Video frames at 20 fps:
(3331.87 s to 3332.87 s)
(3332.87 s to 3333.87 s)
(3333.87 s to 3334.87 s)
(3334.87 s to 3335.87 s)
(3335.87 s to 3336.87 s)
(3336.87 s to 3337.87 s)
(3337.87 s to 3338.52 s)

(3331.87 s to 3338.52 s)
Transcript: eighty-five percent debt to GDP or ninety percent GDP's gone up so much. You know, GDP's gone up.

...

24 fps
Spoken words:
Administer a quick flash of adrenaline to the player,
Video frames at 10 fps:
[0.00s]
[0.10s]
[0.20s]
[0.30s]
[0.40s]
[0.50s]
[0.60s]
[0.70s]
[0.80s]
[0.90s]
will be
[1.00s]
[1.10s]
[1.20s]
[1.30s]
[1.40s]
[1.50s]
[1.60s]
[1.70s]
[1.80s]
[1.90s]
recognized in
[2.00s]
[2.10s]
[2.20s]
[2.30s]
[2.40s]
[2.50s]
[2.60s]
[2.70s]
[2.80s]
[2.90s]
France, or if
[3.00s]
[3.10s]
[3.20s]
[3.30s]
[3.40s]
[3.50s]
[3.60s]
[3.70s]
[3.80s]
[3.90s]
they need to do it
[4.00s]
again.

--

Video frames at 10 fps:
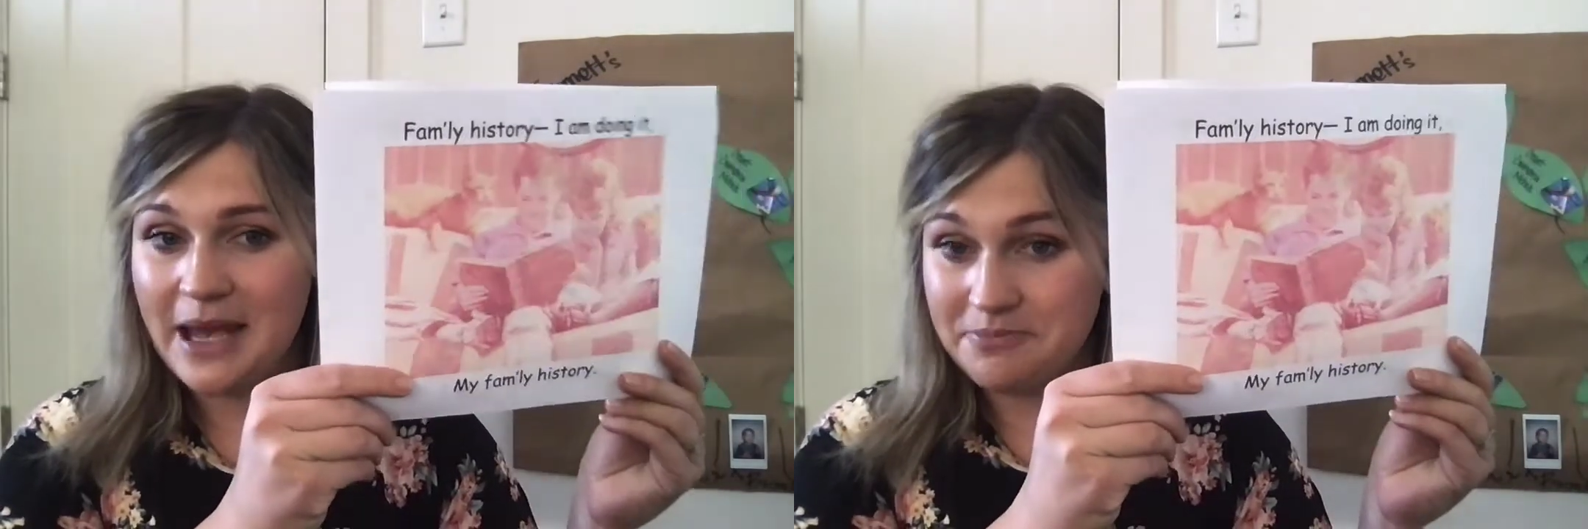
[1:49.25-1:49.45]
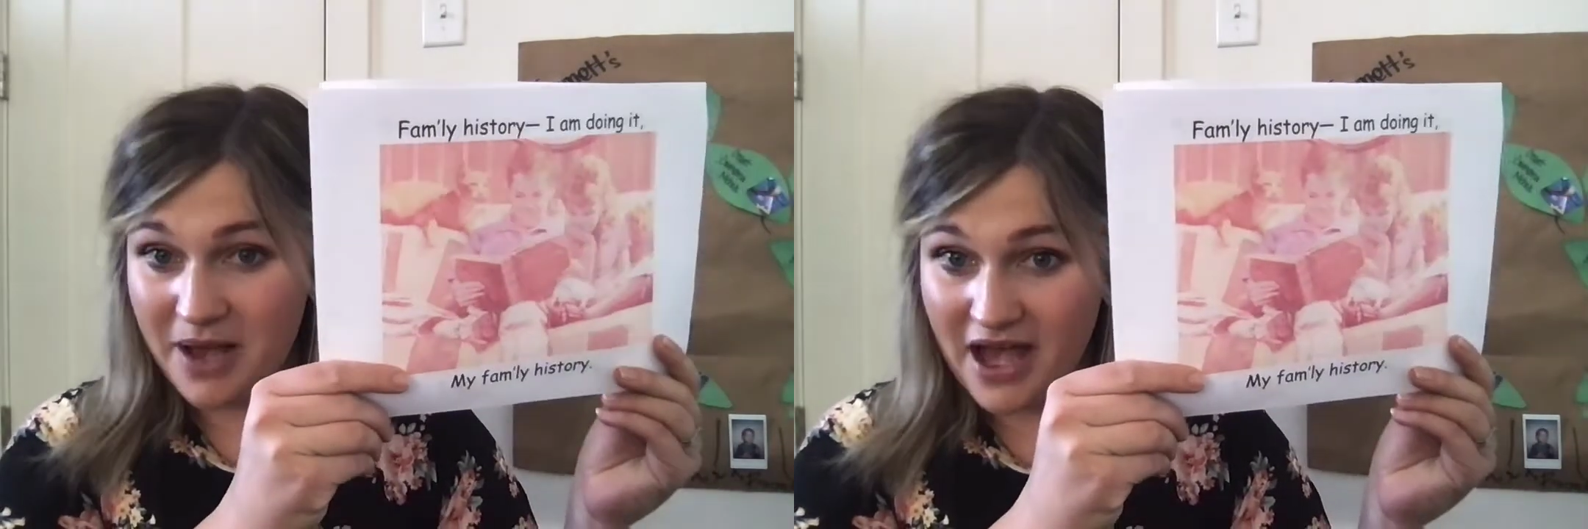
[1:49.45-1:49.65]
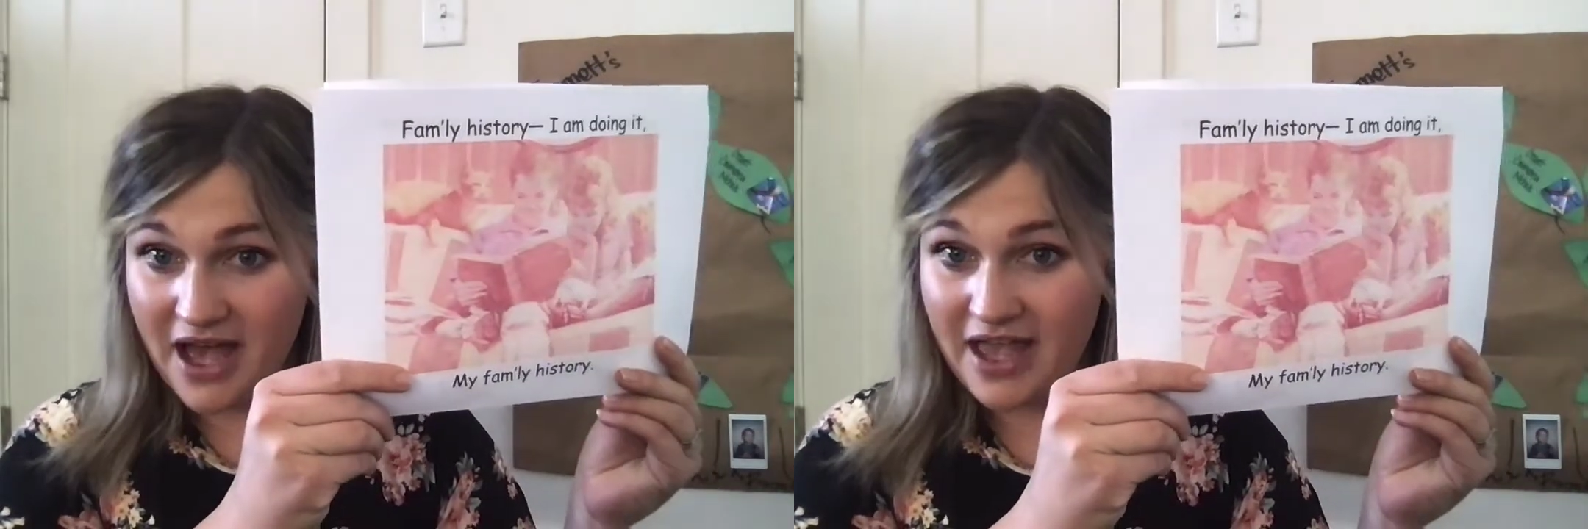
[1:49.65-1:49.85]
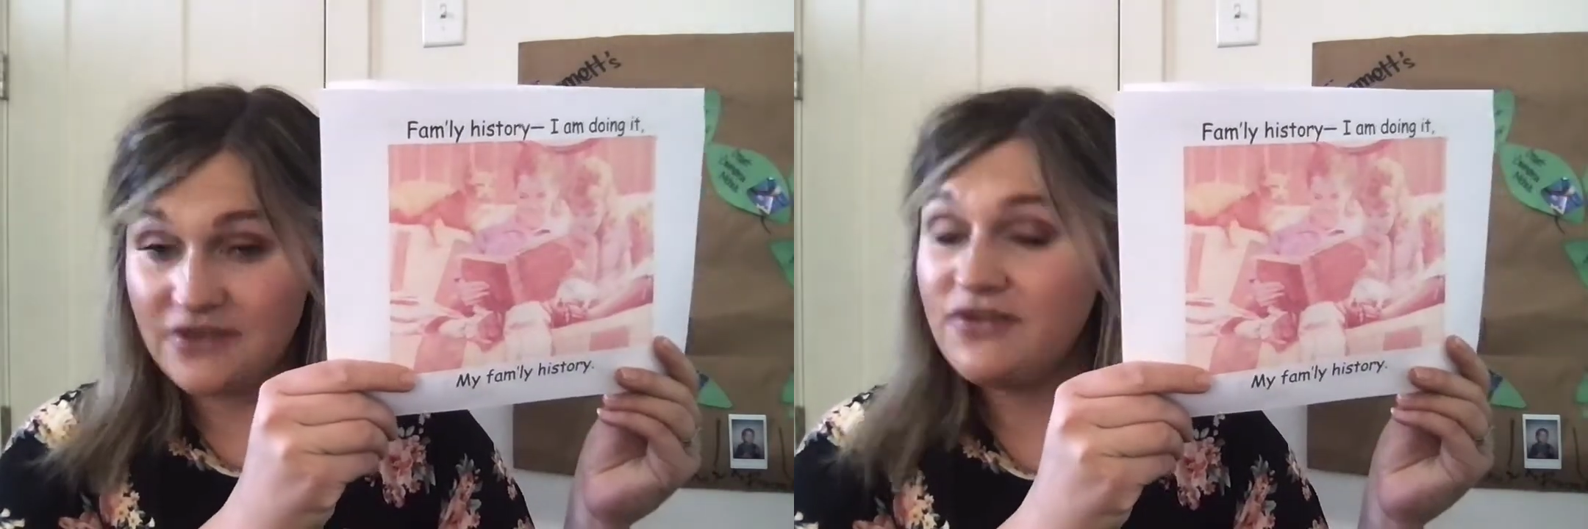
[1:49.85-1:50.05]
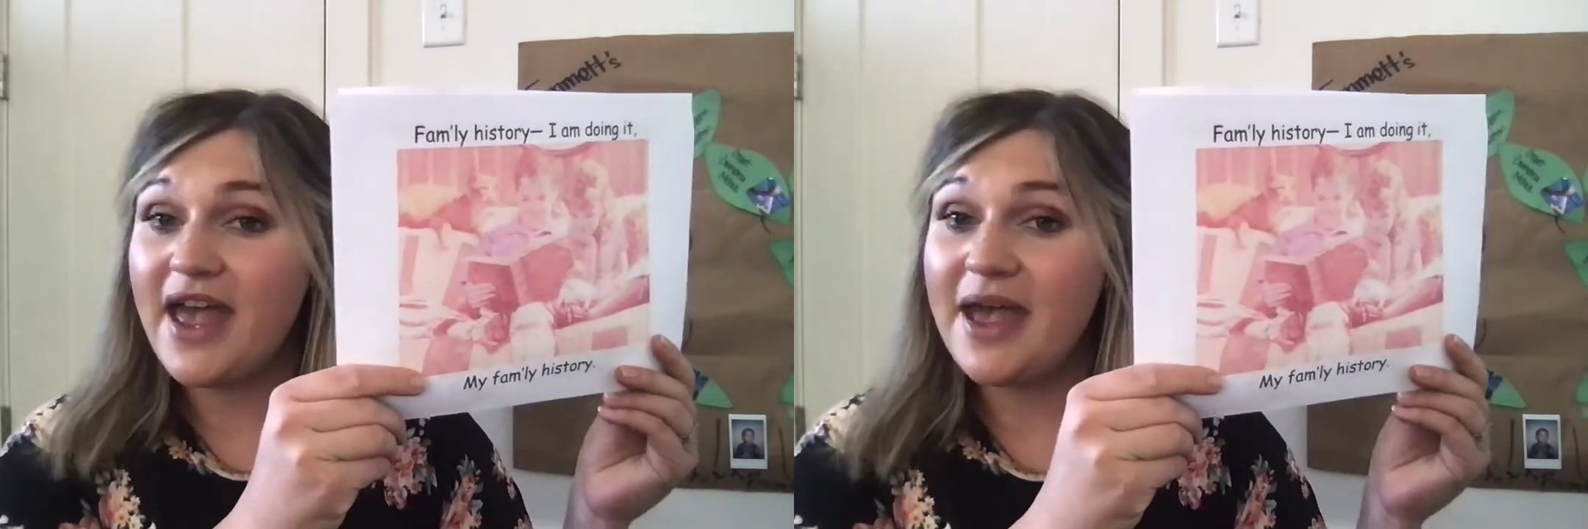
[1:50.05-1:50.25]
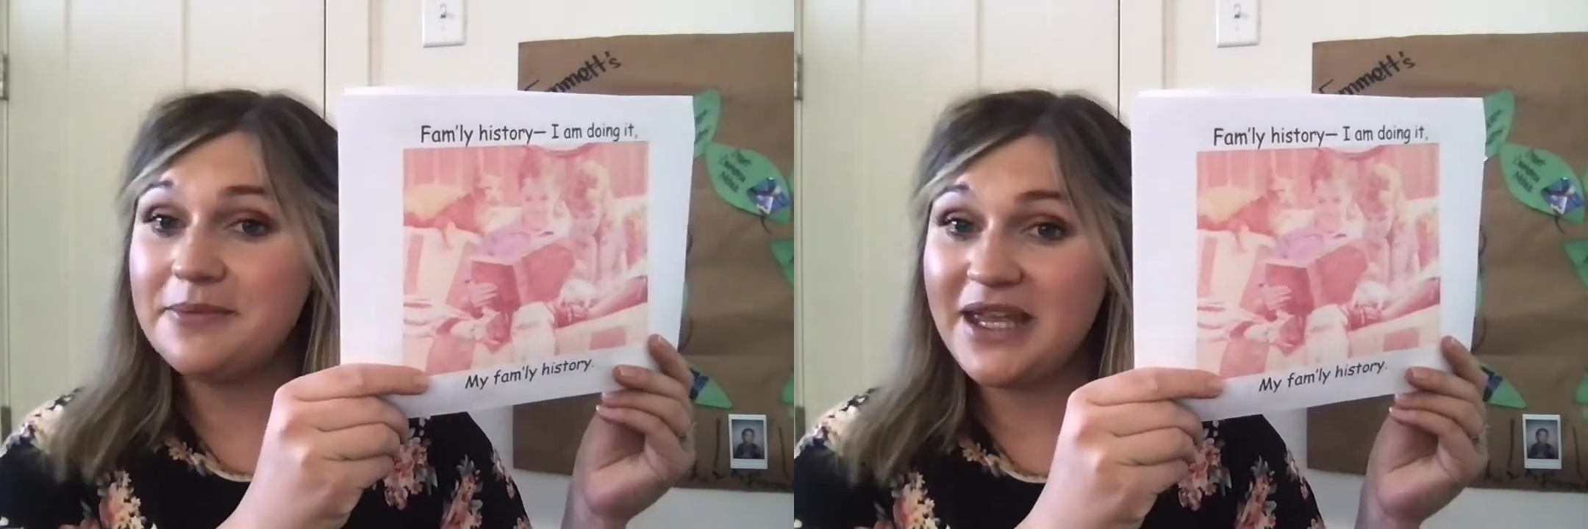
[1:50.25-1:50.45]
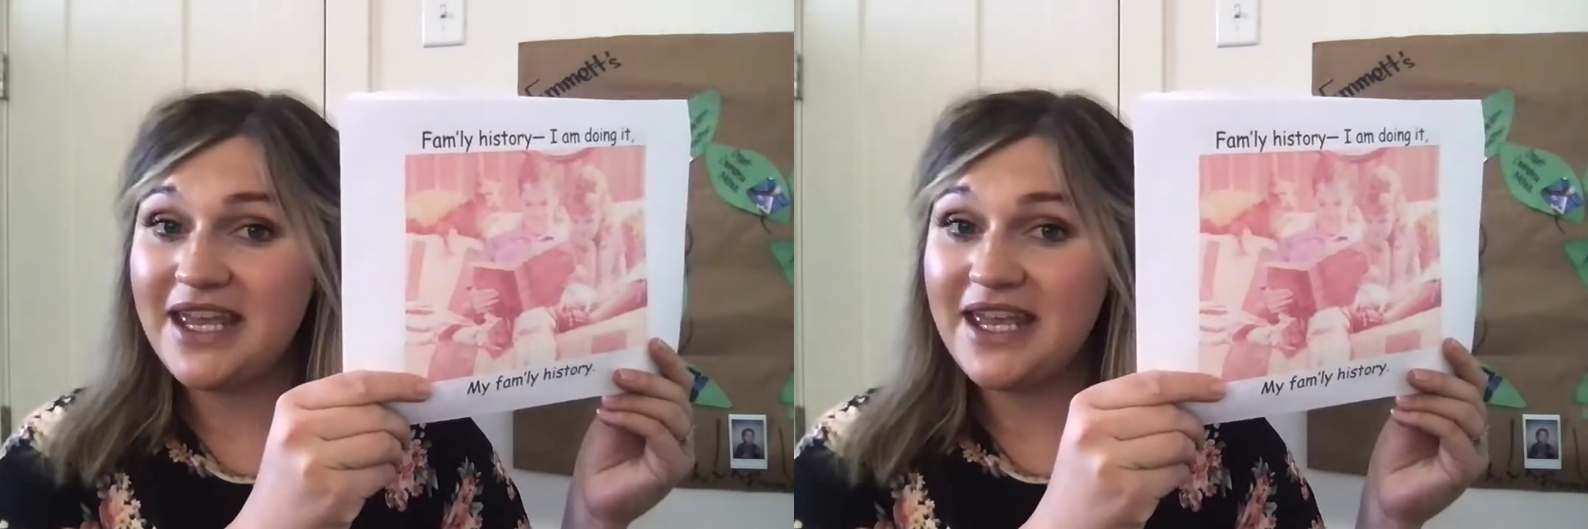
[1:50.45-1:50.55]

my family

EXERCISE INSTRUCTIONS – Give back exactly the lines above, from the line containing "Video frames at 20" through the line containing "Transcript: eighty-five percent", with both end lines and nothing more.

ANSWER FOR THIS EXERCISE –
Video frames at 20 fps:
(3331.87 s to 3332.87 s)
(3332.87 s to 3333.87 s)
(3333.87 s to 3334.87 s)
(3334.87 s to 3335.87 s)
(3335.87 s to 3336.87 s)
(3336.87 s to 3337.87 s)
(3337.87 s to 3338.52 s)

(3331.87 s to 3338.52 s)
Transcript: eighty-five percent debt to GDP or ninety percent GDP's gone up so much. You know, GDP's gone up.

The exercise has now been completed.